REPUBLIKA.CO.ID, Diantara ribuan bidan yang berteriak, Irma tampak. Perempuan itu turut berunjukrasa ke Bundaran Hotel Indonesia, Jakarta, Senin (19/8). Panasnya hari tak membuat semangatnya pudar. Bersama ribuan bidan dari 12 provinsi, Irma ke Jakarta menuntut hak.
Irma bekerja di daerah Loji, Kabupaten Karawang, Jawa Barat. Dia berkisah, cukup sulit untuk mencapai ke tempat kerjanya. Dia harus menempuh jalan bebatuan dan tanjakan yang curam. Terpaksa, Irma menggunakan ojek.
Loji berada di daerah pegunungan yang sulit mendapatkan sinyal. Sehingga, sulit bagi Irma untuk berkordinasi jika ada pasien yang harus turun ke bawah mencari rumah sakit. Di Karawang, Irma mengontrak sebuah rumah agar tidak terlalu jauh untuk mencapai tempat kerjanya.
Irma bekerja sebagai bidan sejak tahun 2008. Dua tahun pertama bekerja sebagai bidan, gaji yang didapat dianggap Irma hanyalah Rp 600 ribu, di bawah UMR yang ditetapkan oleh pemerintah.
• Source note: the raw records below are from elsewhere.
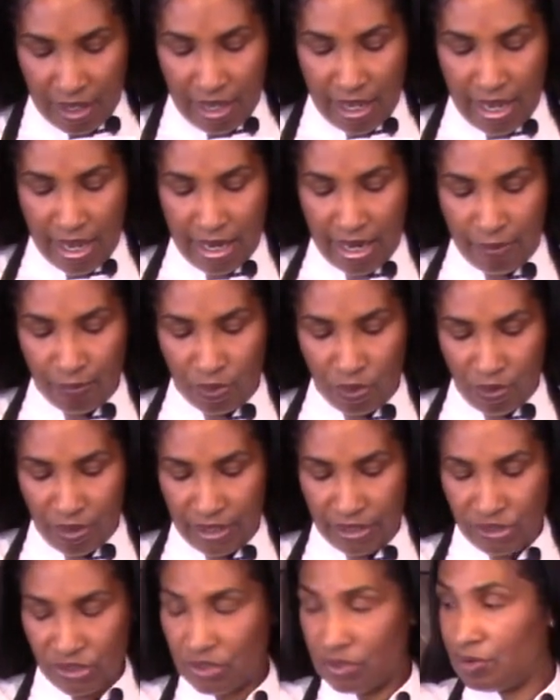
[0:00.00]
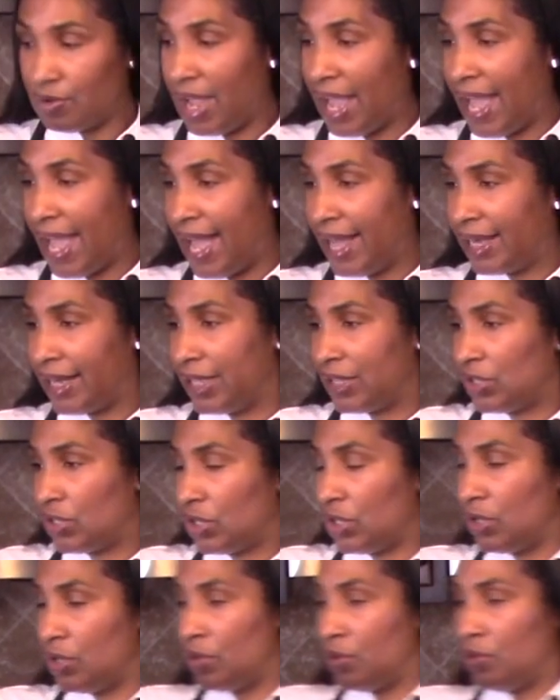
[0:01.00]
And I'm going to add it
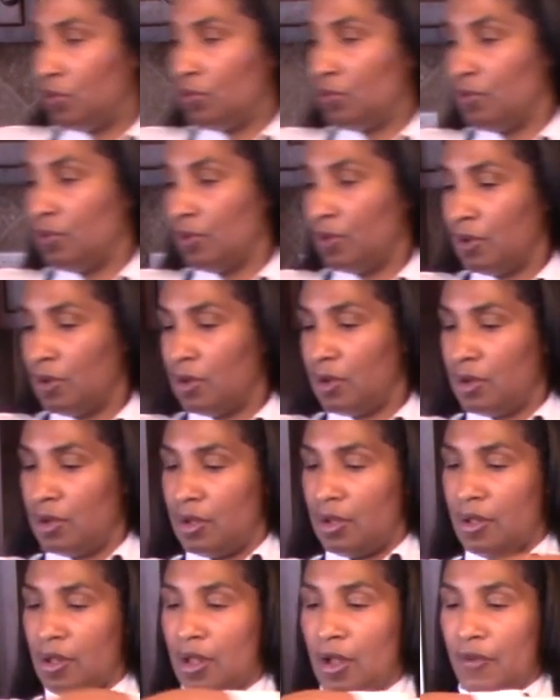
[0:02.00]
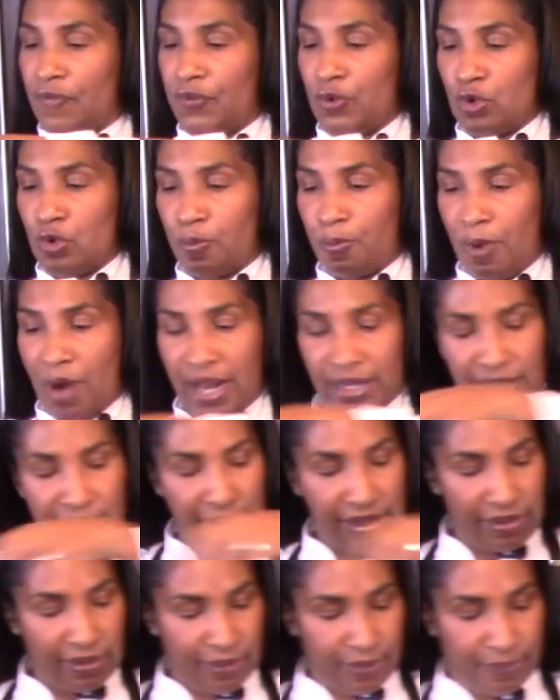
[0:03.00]
to a food
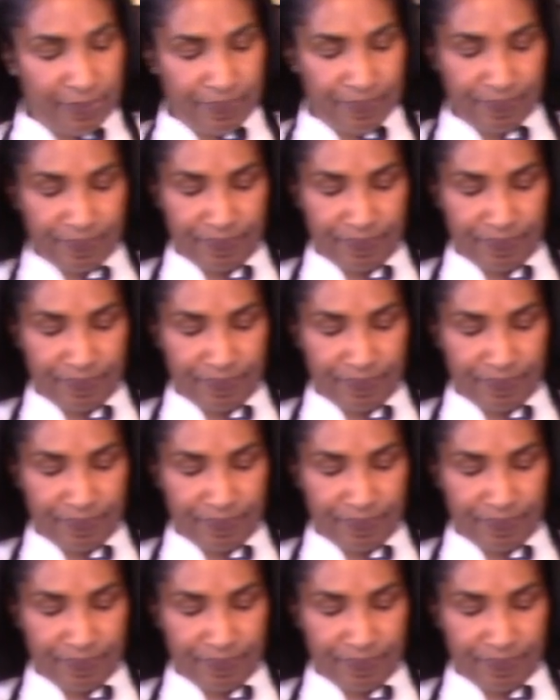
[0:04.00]
processor.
Hanya, Irma masih mengucap syukur. Jika dibandingkan dengan praktik sebelumnya, Loji masih lebih baik.
"Sebelum saya di Loji, desa di tempat saya bekerja tidak mendapatkan listrik, sekalinya dapat listrik, suka mati. Padahal listrik itu sangat dibutuhkan bagi para bidan dalam proses persalinan", ujarnya saat di temui RoL pada aksi demo bidan PTT di depan Istana Negara, Jakarta, Senin (19/8)
Kegalauan kian menghujam Irma dengan adanya peraturan menteri kesehatan (Permenkes) nomor 7 tahun 2013. Beleid ini mengatur bidan pegawai tidak tetap (PTT) yang sudah bekerja selama 9 tahun tidak boleh di perpanjang lagi. Irma pun cemas tentang masa kerjanya yang akan habis pada 2016.
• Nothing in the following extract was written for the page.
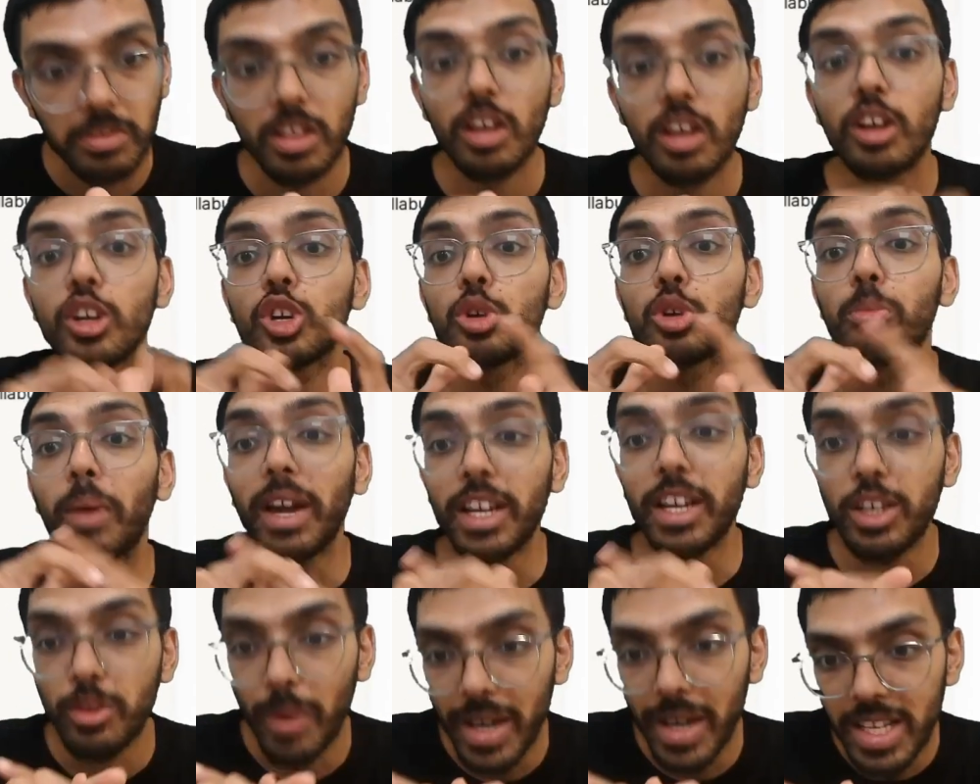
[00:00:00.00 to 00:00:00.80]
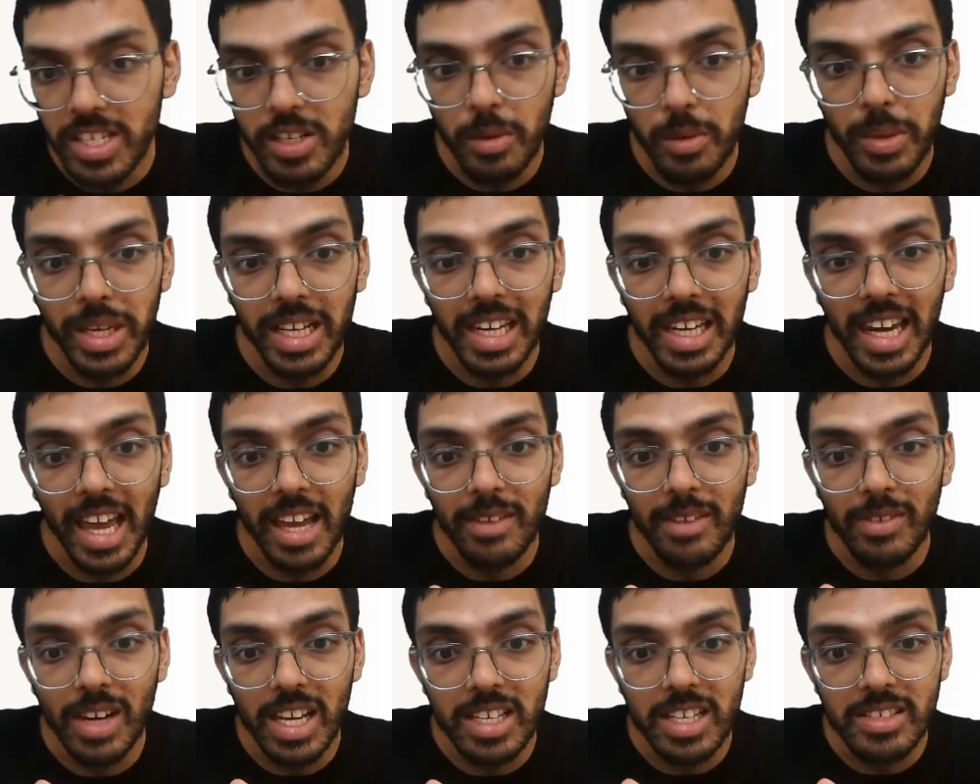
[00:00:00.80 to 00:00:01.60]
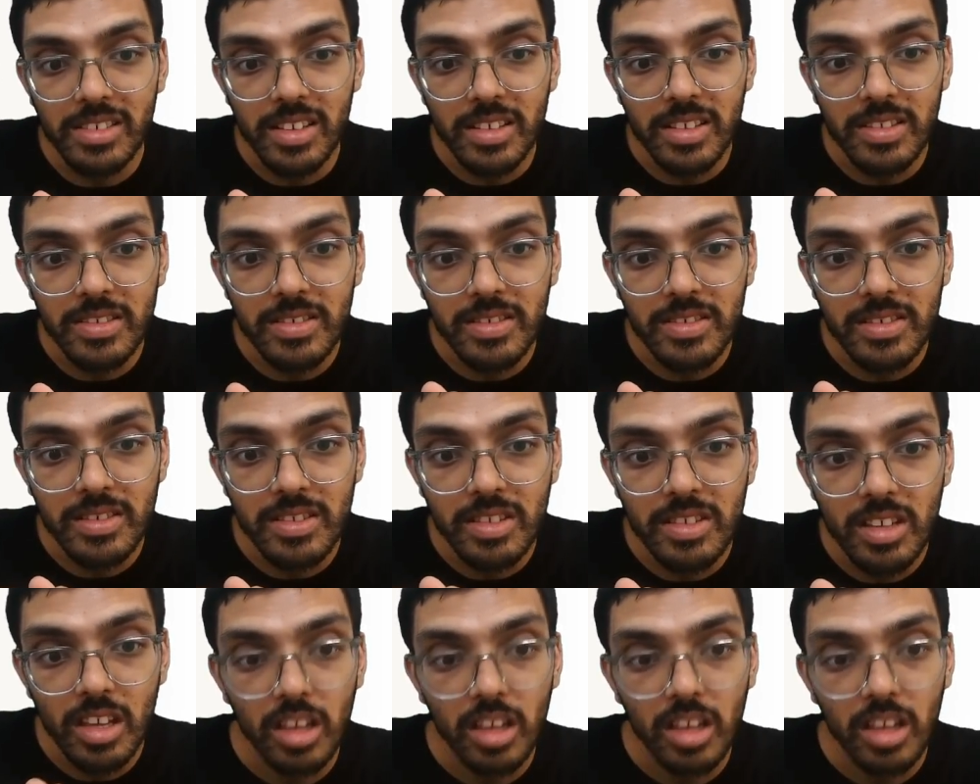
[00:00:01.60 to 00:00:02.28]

to my twice a week live lessons,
Jika sudah selesai masa kerja selama 9 tahun, maka Irma akan di berhentikan. Dia dipersilakan untuk membuka praktik mandiri. Meski bakal mendapatkan 'otoritas lebih', Irma mengaku ijin praktik mandiri tersebut adalah hal yang sulit didapatkan.
Bersama ribuan temannya, Irma mengajukan solusi kepada pemerintah. Mereka berharap agar negara mau 'berbaik hati' kepada para bidan untuk mengubah statusnya menjadi PNS. Imbasnya, para bidan akan merasa dihargai oleh pemerintah dan mendapatkan jaminan-jaminan seperti PNS lainnya.
Kordinator Lapangan aksi bidan PTT, Imas Kurniasari, mengungkapkan, aksi ini digelar agar Presiden Susilo Bambang Yudhoyono mendengar aspirasi para bidan.
"Kita mengharapkan dicabutnya peraturan menteri kesehatan nomor 7 tahun 2013. Kita butuh kejelasan status setelah kerja selama 9 tahun," ujar Imas Kurniasari, di Jakarta, Senin (19/8)
Baginya, meski pemerintah diperbolehkan membuka praktik mandiri selepas masa kontrak 9 tahun, beleid ini dianggap sama dengan pemecatan secara halus. Dia berdalih, tidak semua bidan mampu untuk membuka praktik mandiri tersebut.
Imas menilai, peraturan tersebut membuat para bidan PTT terancam untuk kehilangan pekerjaannya yang akan habis pada 2013 ini bagi para bidan angkatan tahun 2005. Dengan orasi, poster dan spanduk, para bidan meminta kepada pemerintah dan Presiden SBY mendengar jerit hati mereka.